Your task is to repeat the entries exactly. Leave the pictures out.
─── Dataset records
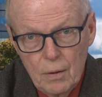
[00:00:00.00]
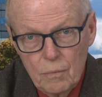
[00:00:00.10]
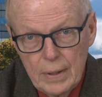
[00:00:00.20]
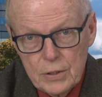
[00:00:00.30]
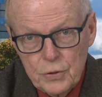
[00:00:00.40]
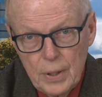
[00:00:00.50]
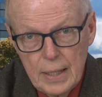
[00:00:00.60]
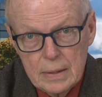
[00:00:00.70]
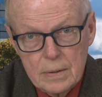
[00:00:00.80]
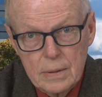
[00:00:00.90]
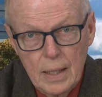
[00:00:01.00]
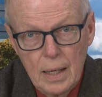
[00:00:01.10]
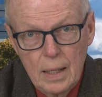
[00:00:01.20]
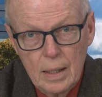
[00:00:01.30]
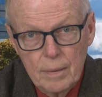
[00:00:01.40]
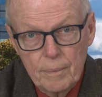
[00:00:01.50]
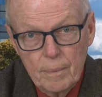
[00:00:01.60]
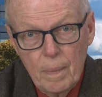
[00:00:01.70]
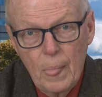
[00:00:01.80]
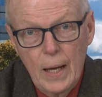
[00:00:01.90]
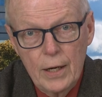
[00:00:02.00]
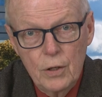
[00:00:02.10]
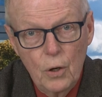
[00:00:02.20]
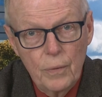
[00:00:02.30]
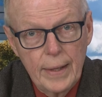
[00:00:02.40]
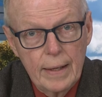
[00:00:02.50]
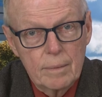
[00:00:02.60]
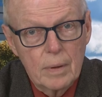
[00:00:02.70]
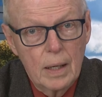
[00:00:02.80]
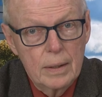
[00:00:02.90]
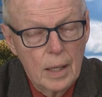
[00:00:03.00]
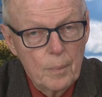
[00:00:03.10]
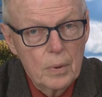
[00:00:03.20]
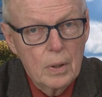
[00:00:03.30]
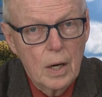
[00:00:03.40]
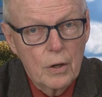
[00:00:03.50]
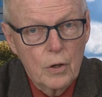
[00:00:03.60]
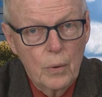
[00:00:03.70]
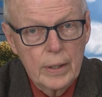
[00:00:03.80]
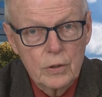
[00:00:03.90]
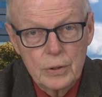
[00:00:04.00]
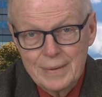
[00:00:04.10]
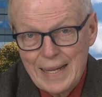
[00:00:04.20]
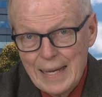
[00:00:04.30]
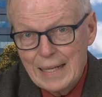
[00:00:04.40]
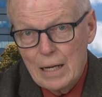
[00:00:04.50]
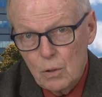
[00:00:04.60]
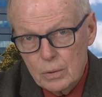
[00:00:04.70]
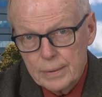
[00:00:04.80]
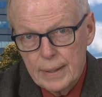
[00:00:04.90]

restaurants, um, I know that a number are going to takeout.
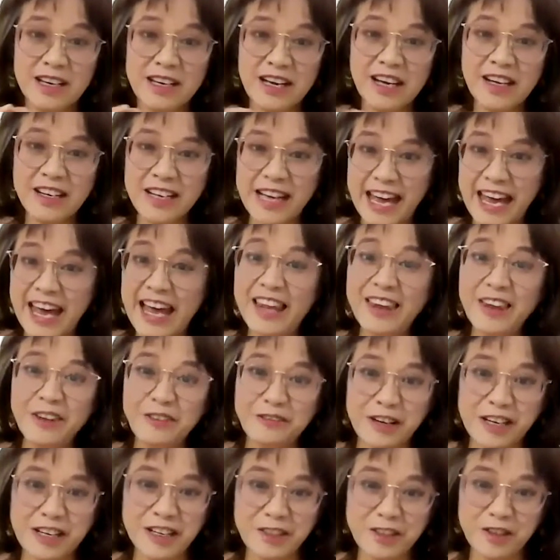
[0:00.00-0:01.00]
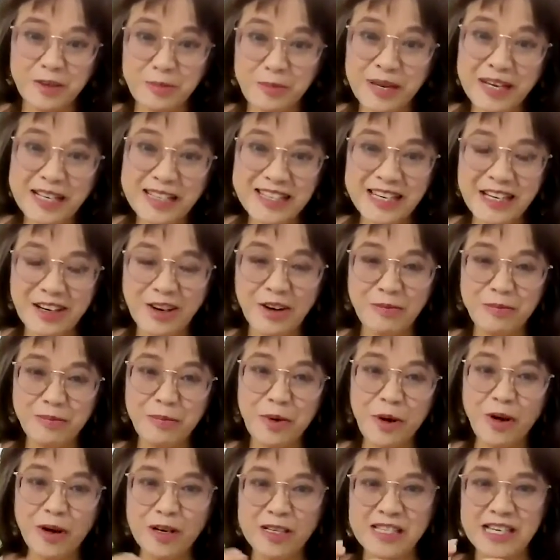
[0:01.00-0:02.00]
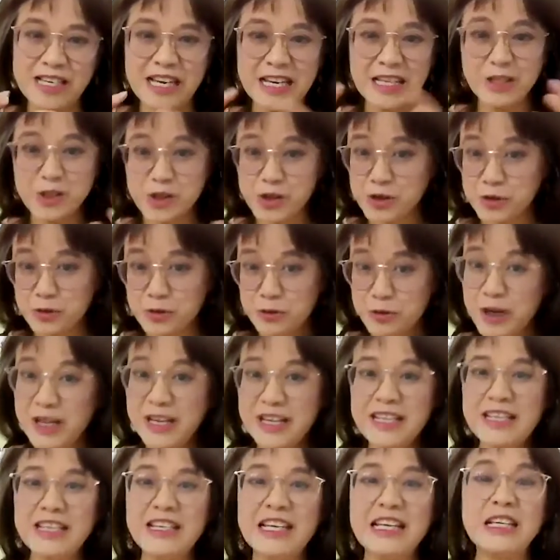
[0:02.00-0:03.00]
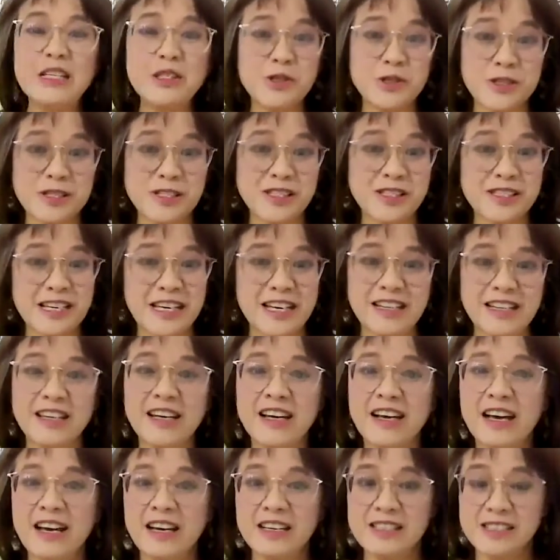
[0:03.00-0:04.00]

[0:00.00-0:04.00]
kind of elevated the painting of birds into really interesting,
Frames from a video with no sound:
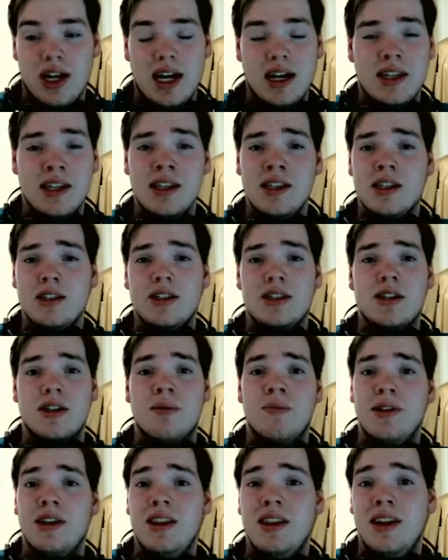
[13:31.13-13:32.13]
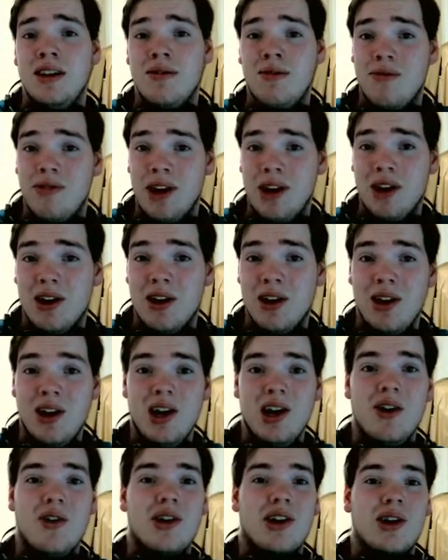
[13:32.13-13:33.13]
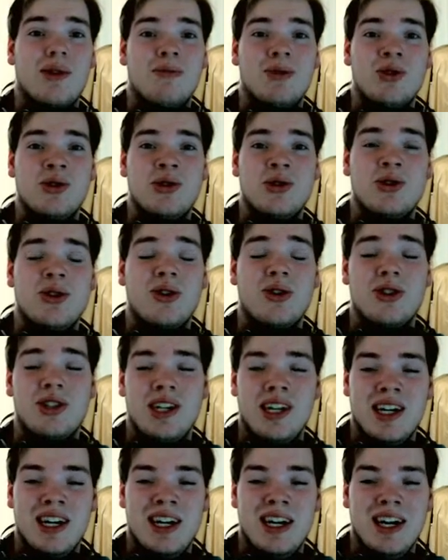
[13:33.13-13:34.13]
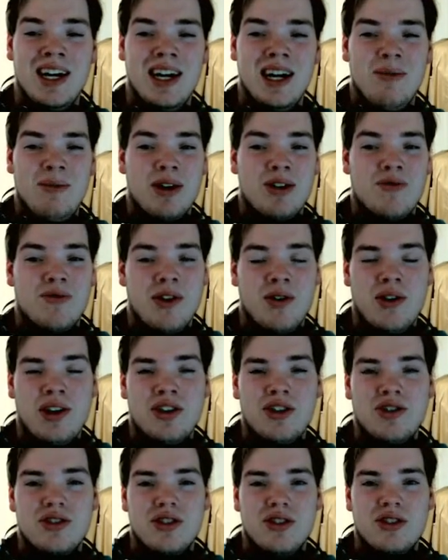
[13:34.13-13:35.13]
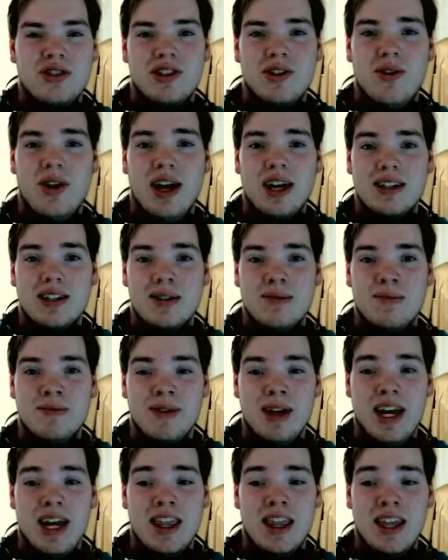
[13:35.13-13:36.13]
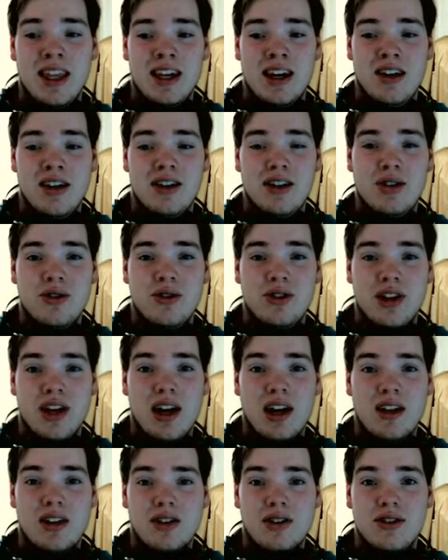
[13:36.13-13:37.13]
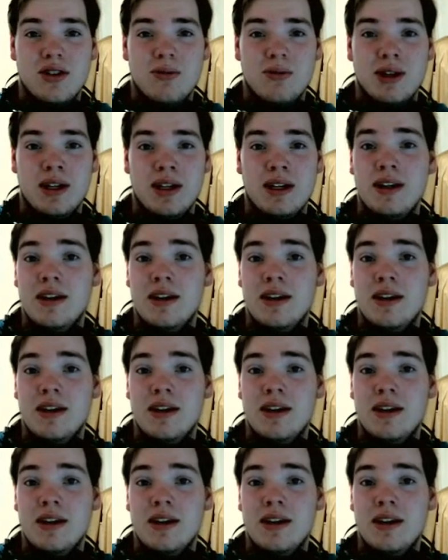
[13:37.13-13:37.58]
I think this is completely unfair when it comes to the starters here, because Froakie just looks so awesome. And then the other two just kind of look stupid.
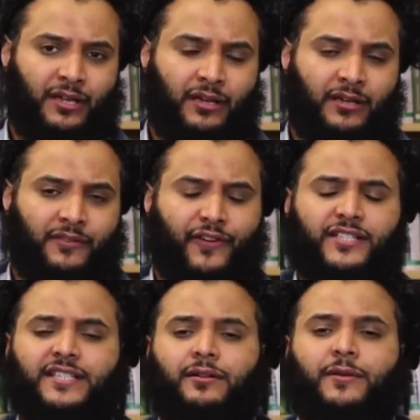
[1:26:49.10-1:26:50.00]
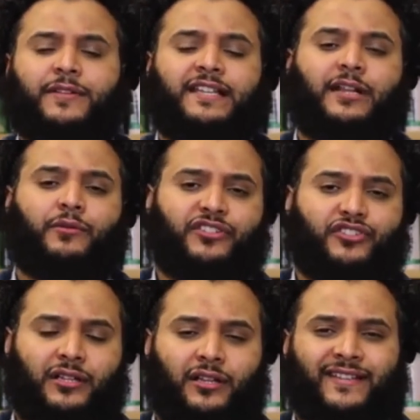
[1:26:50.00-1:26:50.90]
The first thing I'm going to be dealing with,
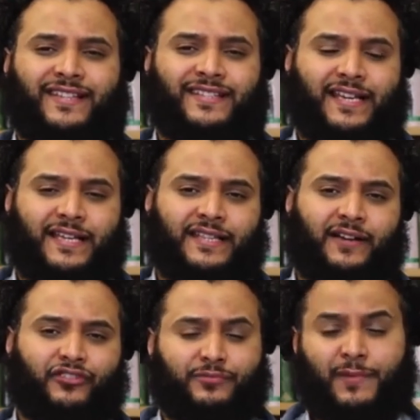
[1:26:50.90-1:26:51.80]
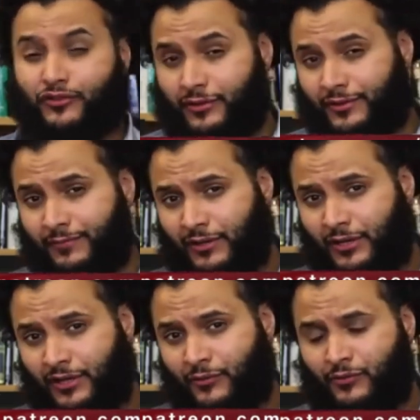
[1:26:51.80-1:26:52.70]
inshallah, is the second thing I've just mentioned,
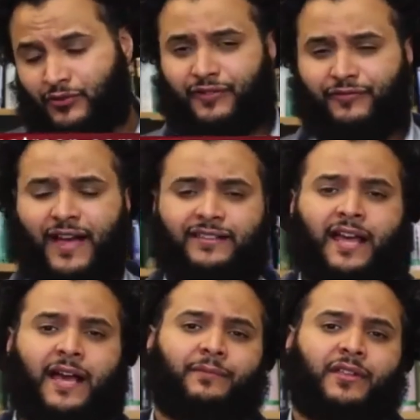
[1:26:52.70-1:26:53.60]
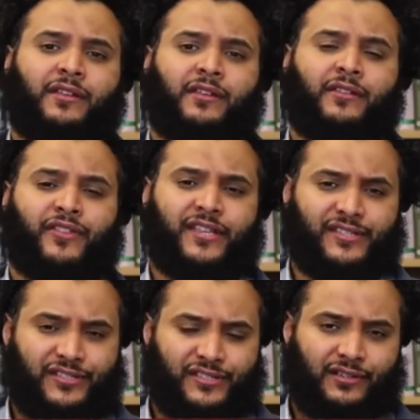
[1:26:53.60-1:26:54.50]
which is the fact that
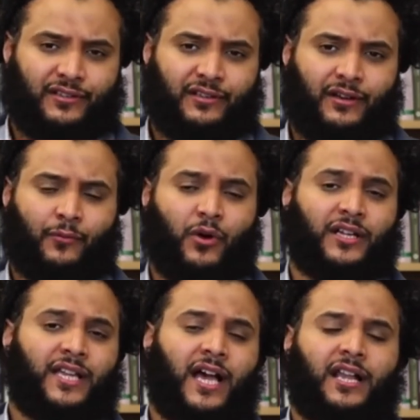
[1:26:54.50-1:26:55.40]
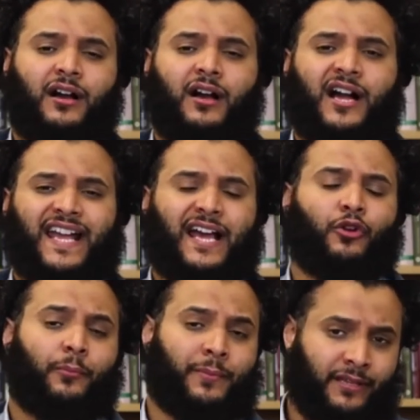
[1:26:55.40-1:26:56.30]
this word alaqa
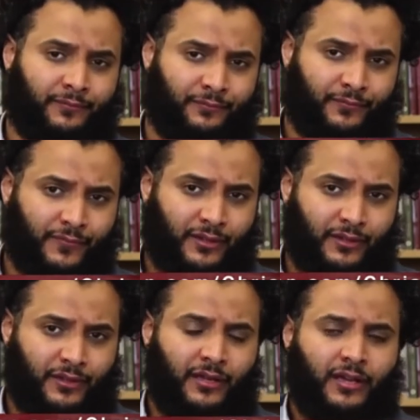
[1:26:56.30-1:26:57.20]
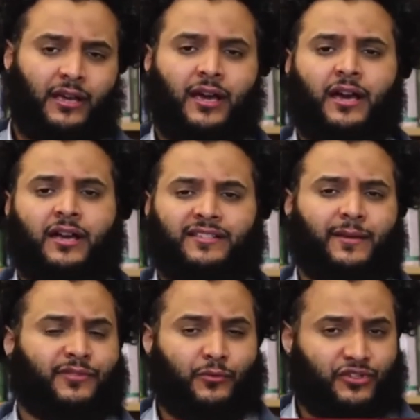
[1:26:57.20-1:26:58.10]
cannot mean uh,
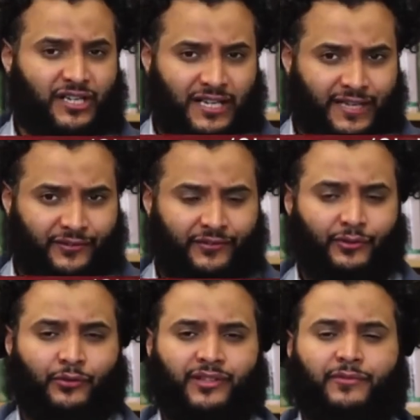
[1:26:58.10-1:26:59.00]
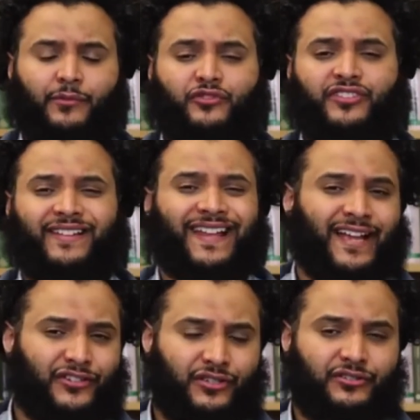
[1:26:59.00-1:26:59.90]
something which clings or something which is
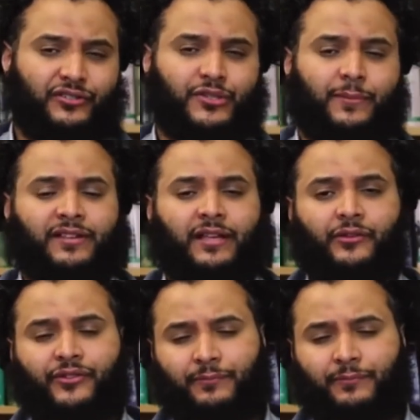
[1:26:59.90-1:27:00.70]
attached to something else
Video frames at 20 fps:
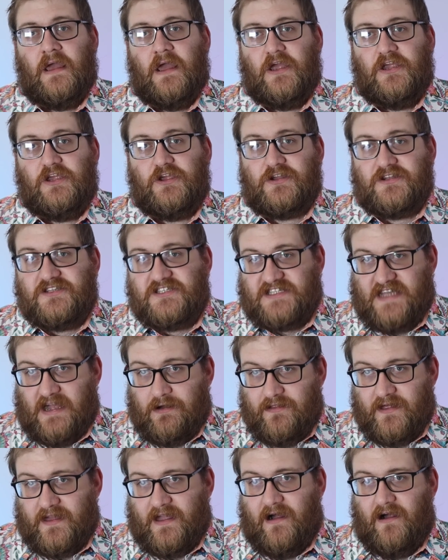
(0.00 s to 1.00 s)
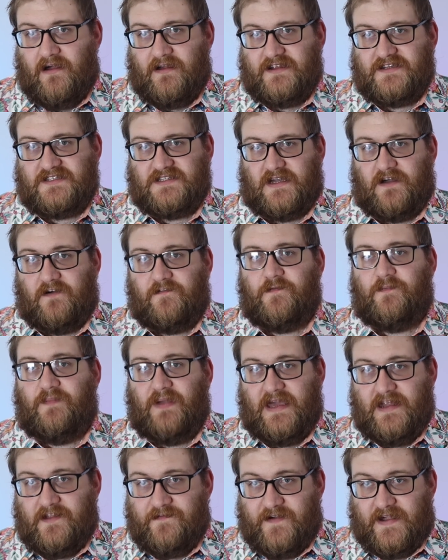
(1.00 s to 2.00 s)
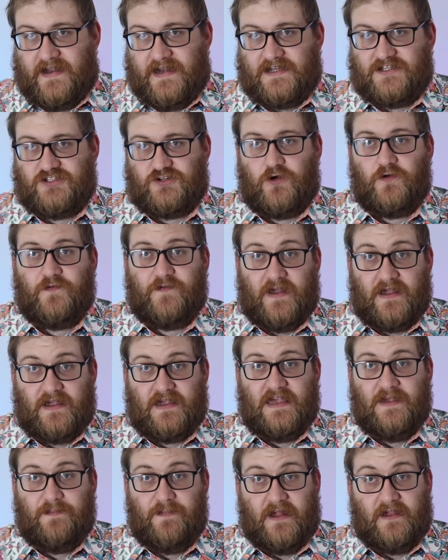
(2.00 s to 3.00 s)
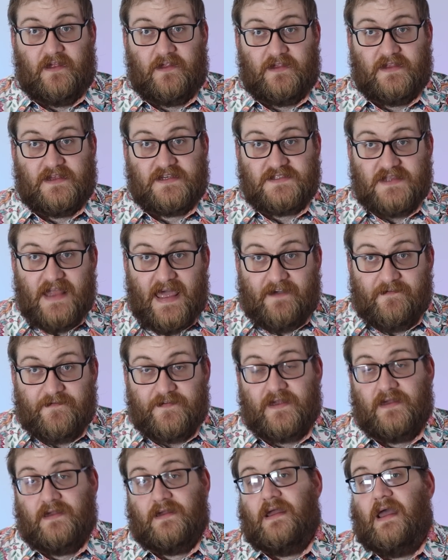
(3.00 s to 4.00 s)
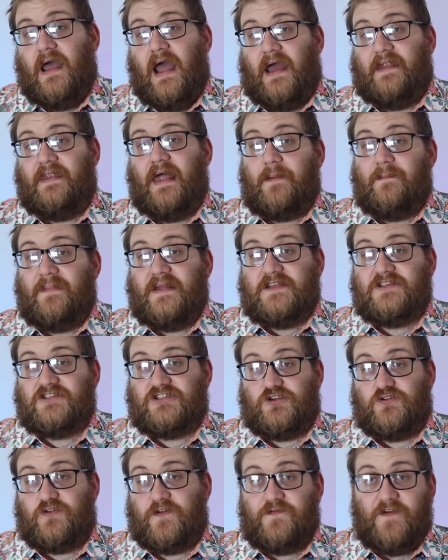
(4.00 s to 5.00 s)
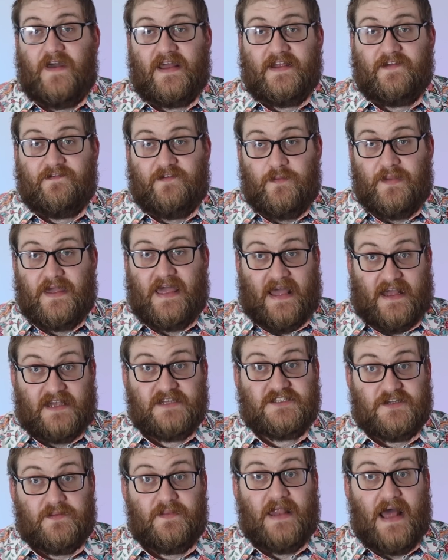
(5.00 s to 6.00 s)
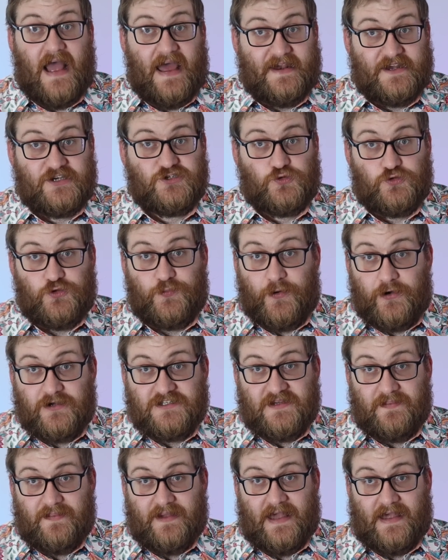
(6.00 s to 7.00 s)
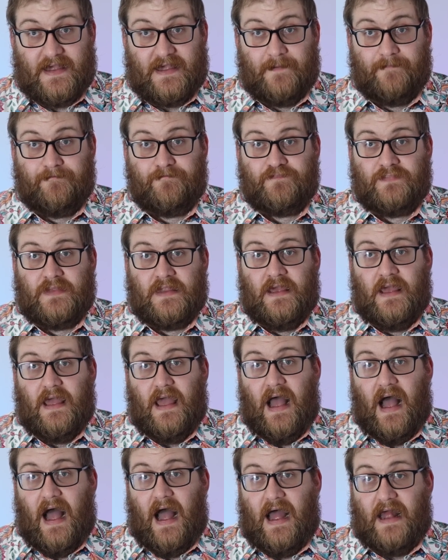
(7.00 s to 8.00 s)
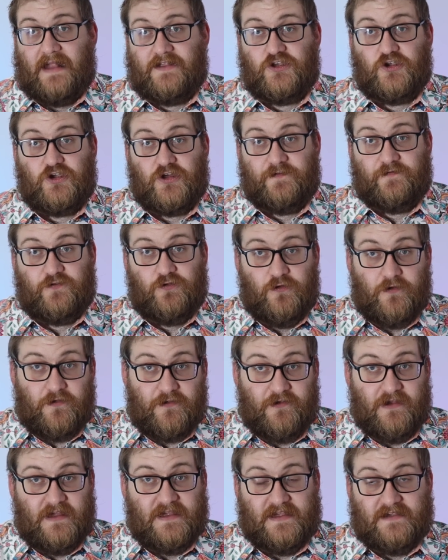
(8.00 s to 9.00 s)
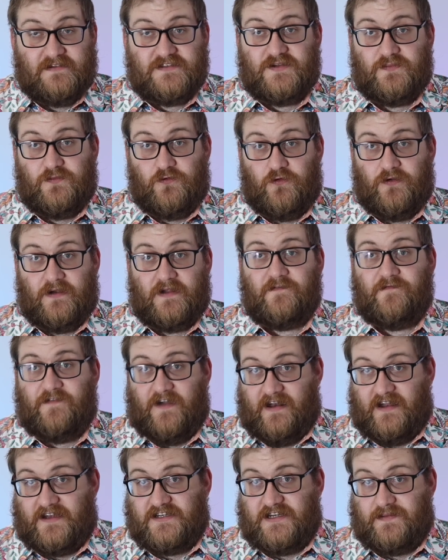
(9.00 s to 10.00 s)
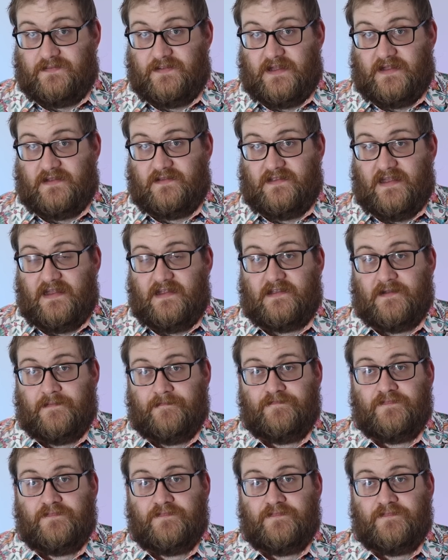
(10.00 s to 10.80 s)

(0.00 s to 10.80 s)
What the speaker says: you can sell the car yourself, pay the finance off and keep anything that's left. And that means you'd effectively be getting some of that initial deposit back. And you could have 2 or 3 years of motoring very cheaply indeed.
──────
▶ _Task solution_
[00:00:00.00]
[00:00:00.10]
[00:00:00.20]
[00:00:00.30]
[00:00:00.40]
[00:00:00.50]
[00:00:00.60]
[00:00:00.70]
[00:00:00.80]
[00:00:00.90]
[00:00:01.00]
[00:00:01.10]
[00:00:01.20]
[00:00:01.30]
[00:00:01.40]
[00:00:01.50]
[00:00:01.60]
[00:00:01.70]
[00:00:01.80]
[00:00:01.90]
[00:00:02.00]
[00:00:02.10]
[00:00:02.20]
[00:00:02.30]
[00:00:02.40]
[00:00:02.50]
[00:00:02.60]
[00:00:02.70]
[00:00:02.80]
[00:00:02.90]
[00:00:03.00]
[00:00:03.10]
[00:00:03.20]
[00:00:03.30]
[00:00:03.40]
[00:00:03.50]
[00:00:03.60]
[00:00:03.70]
[00:00:03.80]
[00:00:03.90]
[00:00:04.00]
[00:00:04.10]
[00:00:04.20]
[00:00:04.30]
[00:00:04.40]
[00:00:04.50]
[00:00:04.60]
[00:00:04.70]
[00:00:04.80]
[00:00:04.90]

restaurants, um, I know that a number are going to takeout.
[0:00.00-0:01.00]
[0:01.00-0:02.00]
[0:02.00-0:03.00]
[0:03.00-0:04.00]

[0:00.00-0:04.00]
kind of elevated the painting of birds into really interesting,
Frames from a video with no sound:
[13:31.13-13:32.13]
[13:32.13-13:33.13]
[13:33.13-13:34.13]
[13:34.13-13:35.13]
[13:35.13-13:36.13]
[13:36.13-13:37.13]
[13:37.13-13:37.58]
I think this is completely unfair when it comes to the starters here, because Froakie just looks so awesome. And then the other two just kind of look stupid.
[1:26:49.10-1:26:50.00]
[1:26:50.00-1:26:50.90]
The first thing I'm going to be dealing with,
[1:26:50.90-1:26:51.80]
[1:26:51.80-1:26:52.70]
inshallah, is the second thing I've just mentioned,
[1:26:52.70-1:26:53.60]
[1:26:53.60-1:26:54.50]
which is the fact that
[1:26:54.50-1:26:55.40]
[1:26:55.40-1:26:56.30]
this word alaqa
[1:26:56.30-1:26:57.20]
[1:26:57.20-1:26:58.10]
cannot mean uh,
[1:26:58.10-1:26:59.00]
[1:26:59.00-1:26:59.90]
something which clings or something which is
[1:26:59.90-1:27:00.70]
attached to something else
Video frames at 20 fps:
(0.00 s to 1.00 s)
(1.00 s to 2.00 s)
(2.00 s to 3.00 s)
(3.00 s to 4.00 s)
(4.00 s to 5.00 s)
(5.00 s to 6.00 s)
(6.00 s to 7.00 s)
(7.00 s to 8.00 s)
(8.00 s to 9.00 s)
(9.00 s to 10.00 s)
(10.00 s to 10.80 s)

(0.00 s to 10.80 s)
What the speaker says: you can sell the car yourself, pay the finance off and keep anything that's left. And that means you'd effectively be getting some of that initial deposit back. And you could have 2 or 3 years of motoring very cheaply indeed.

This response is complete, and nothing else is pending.